Gadarian: a survey experiment¶

This worked example is the canonical STM vignette (Roberts, Stewart & Tingley), and it carries the model-choice and experimental-effect load of the publishing workflow. The data are 341 open-ended responses from a survey experiment (Gadarian & Albertson): half of respondents were primed to feel anxious about immigration (treatment = 1), half not. The question is whether the prime changed what people wrote about.

Focus of this example

Model choice (an experiment ⟶ STM) · effect estimation by the method of composition. The randomized design means responses are independent, so no clustering is needed, unlike Poliblog. For validation and nested-data clustering see Poliblog; for corpus building see Du Bois.

Data: examples/gadarian.csv · full script: examples/stm_vignette.py

Why STM, and fit it¶

The design is a randomized experiment with a single binary covariate. We want to know how that covariate moves topic prevalence, with a valid hypothesis test. That is precisely what the Structural Topic Model is for: prevalence regressed on treatment, plus the method of composition for well-calibrated standard errors. A small K suits short responses and a handful of theoretically motivated frames.

import csv, numpy as np, topica
from topica import tokenize, stm

rows = list(csv.DictReader(open("examples/gadarian.csv")))
stop = set(open("examples/english-stoplist.txt").read().split())
docs = [tokenize(r["open.ended.response"], stopwords=stop, min_length=3) for r in rows]
treatment = np.array([int(r["treatment"]) for r in rows]).reshape(-1, 1)  # int is fine; fit casts it
print("treated:", int(treatment.sum()), "control:", int((1 - treatment).sum()))

model = topica.STM(num_topics=3, seed=1)
model.fit(docs, treatment, prevalence_names=["treatment"], iters=40)

treated: 171 control: 170

The three frames¶

Read the topics with both highest-probability and FREX words:

labels = stm.label_topics(model.topic_word, model.vocabulary, n=7)
for t in range(3):
    print(f"T{t}  prob: " + ", ".join(w for w, _ in labels[t]["prob"]))
    print(f"     frex: " + ", ".join(w for w, _ in labels[t]["frex"]))

T0  prob: citizens, illegals, way, free, benefits, services, crime
     frex: benefits, using, fact, never, issue, years, medical
T1  prob: illegal, border, welfare, coming, language, care, health
     frex: assimilate, help, society, wages, well, mexican, control
T2  prob: people, immigrants, immigration, jobs, country, think, english
     frex: difficult, away, process, low, looking, born, wage

The treatment effect¶

draws = stm.posterior_theta_samples(model, nsims=30, seed=0)
effects = stm.estimate_effect(draws, treatment, feature_names=["treatment"])
for t, e in enumerate(effects):
    d = e.as_dict()["treatment"]
    print(f"T{t}: coef={d['coef']:+.3f}  z={d['z']:+.1f}  ci=({d['ci'][0]:+.3f}, {d['ci'][1]:+.3f})")

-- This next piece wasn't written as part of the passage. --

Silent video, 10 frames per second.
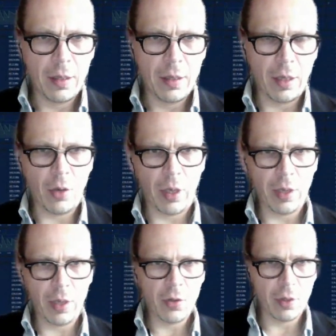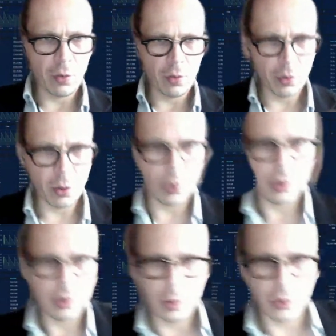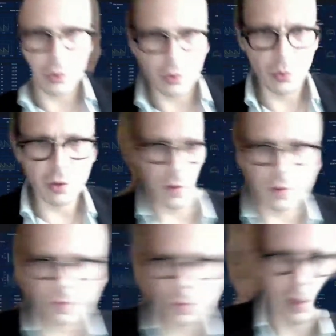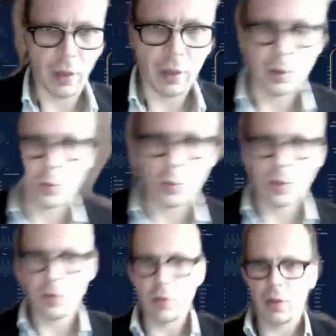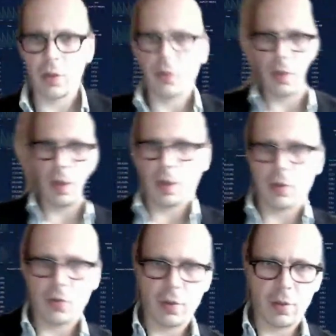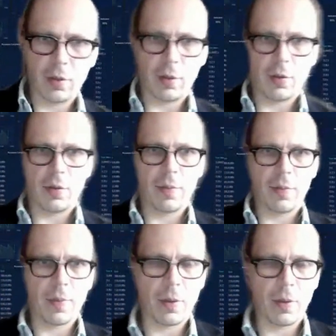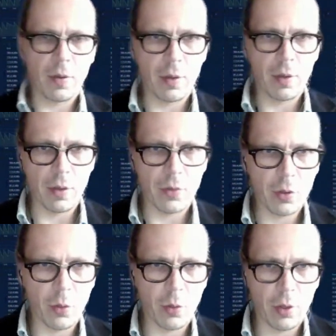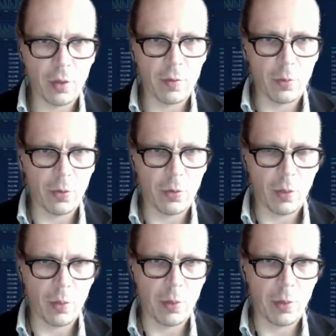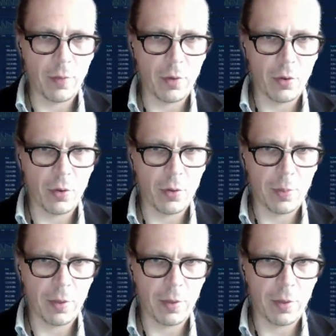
Now I answered, there was a question about community feedback and requests, so I think I answered this question with my previous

T0: coef=+0.121  z=+3.9  ci=(+0.059, +0.182)
T1: coef=-0.044  z=-1.4  ci=(-0.106, +0.018)
T2: coef=-0.076  z=-2.4  ci=(-0.138, -0.014)

In this single 3-topic fit the anxiety prime is associated with higher prevalence of the threat frame (T0: benefits, services, crime; z=+3.9) and lower prevalence of the procedural frame (T2: process, born, wage; z=−2.4, borderline). That echoes the direction of the original study, but read it as one fit, not a settled result: before reporting, confirm K with searchK, the topics across several seeds with select_model, and the effect with a permutation_test. Because treatment was randomized and each respondent contributes one independent response, ordinary method-of-composition standard errors are appropriate here; no clustering is needed.

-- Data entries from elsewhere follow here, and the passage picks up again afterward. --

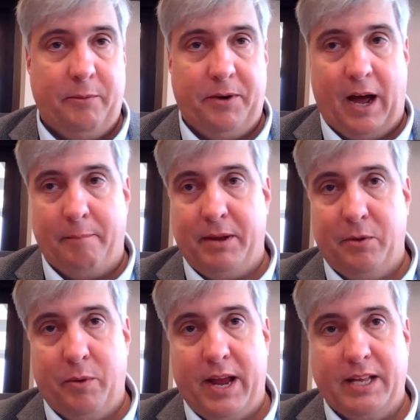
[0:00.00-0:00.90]
will not be
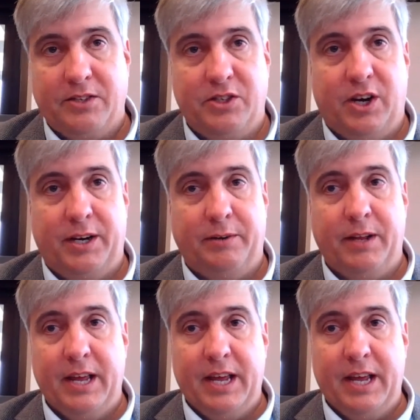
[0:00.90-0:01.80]
the way it's
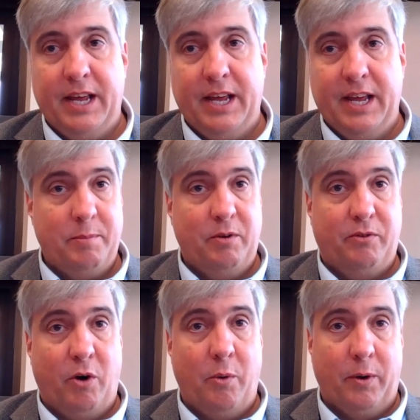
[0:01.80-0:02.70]
done as we move
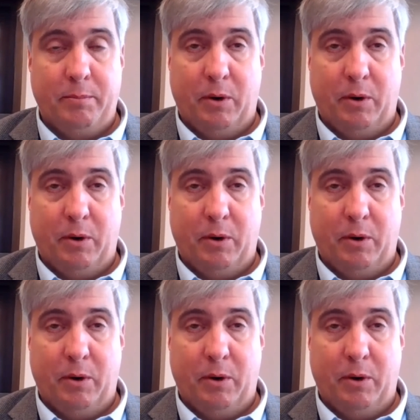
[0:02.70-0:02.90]
forward.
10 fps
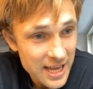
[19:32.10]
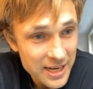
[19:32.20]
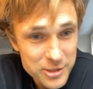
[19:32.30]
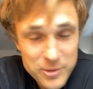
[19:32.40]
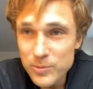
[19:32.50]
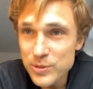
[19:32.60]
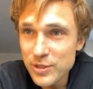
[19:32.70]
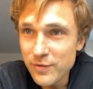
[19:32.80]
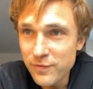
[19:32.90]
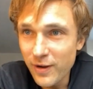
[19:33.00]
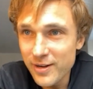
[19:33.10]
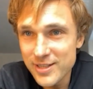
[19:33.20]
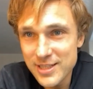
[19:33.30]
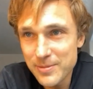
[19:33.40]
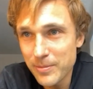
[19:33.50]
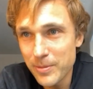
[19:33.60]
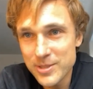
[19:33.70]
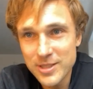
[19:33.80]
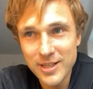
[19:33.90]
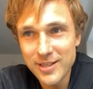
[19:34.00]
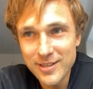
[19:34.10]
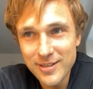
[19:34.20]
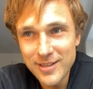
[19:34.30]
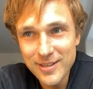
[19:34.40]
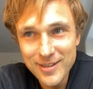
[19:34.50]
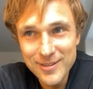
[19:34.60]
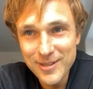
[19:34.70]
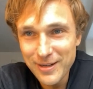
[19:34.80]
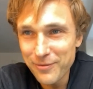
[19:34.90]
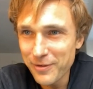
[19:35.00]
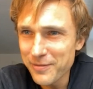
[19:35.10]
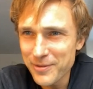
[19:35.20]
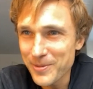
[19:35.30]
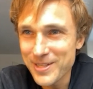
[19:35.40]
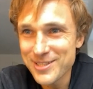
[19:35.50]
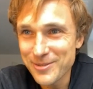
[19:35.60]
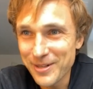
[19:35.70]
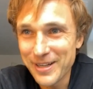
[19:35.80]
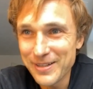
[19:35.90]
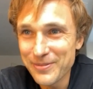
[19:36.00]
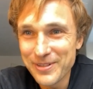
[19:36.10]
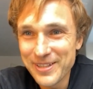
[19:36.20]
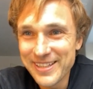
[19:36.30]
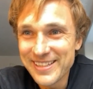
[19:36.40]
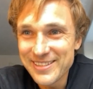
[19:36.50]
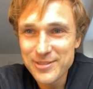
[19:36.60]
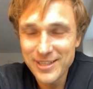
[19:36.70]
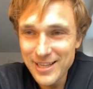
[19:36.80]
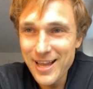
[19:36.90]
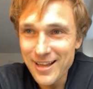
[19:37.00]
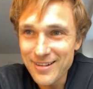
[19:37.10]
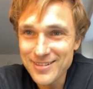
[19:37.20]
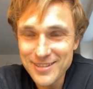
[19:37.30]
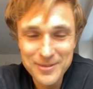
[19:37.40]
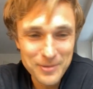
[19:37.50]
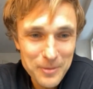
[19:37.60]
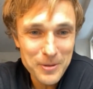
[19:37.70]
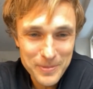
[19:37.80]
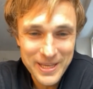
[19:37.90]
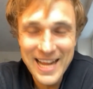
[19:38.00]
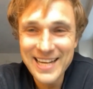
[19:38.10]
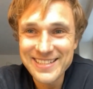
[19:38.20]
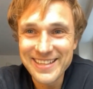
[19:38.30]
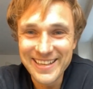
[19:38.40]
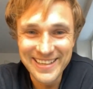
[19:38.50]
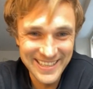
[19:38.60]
I just thought it was so fun. I just said to my mom, I was like, "You know, you can have fun for the rest of your life." She was like, "Yeah." I was like, "Well, I want to be an actor then."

Close-read the rising frame¶

Distant reading should always be checked against the documents. Pull the responses most associated with the topic the prime raised:

texts = [r["open.ended.response"] for r in rows]
for i, prop, txt in stm.find_thoughts(model.doc_topic, texts=texts, topic=0, n=2):
    print(f"doc {i} (θ={prop:.2f}): {txt[:80]}")

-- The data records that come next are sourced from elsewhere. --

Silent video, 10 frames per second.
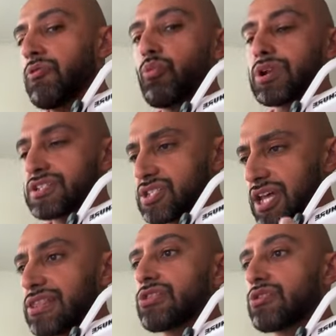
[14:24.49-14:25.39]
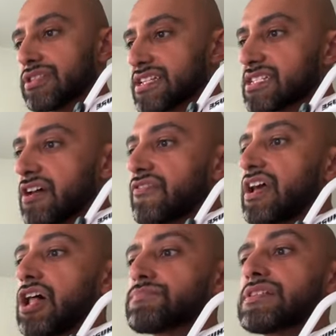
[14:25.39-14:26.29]
once I learned this stuff,
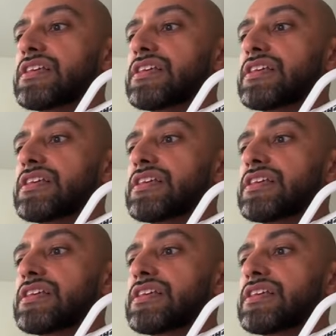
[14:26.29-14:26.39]
it helped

doc 160 (θ=0.95): i am most worried about the conception that forms in the relation of th
doc 284 (θ=0.94): the fact that congress doesn't have the balls to enforce the laws alread

The full vignette script adds the rest of the reviewer-proof apparatus on this dataset: the topic-correlation network and a searchK check. It is guarded by the test suite.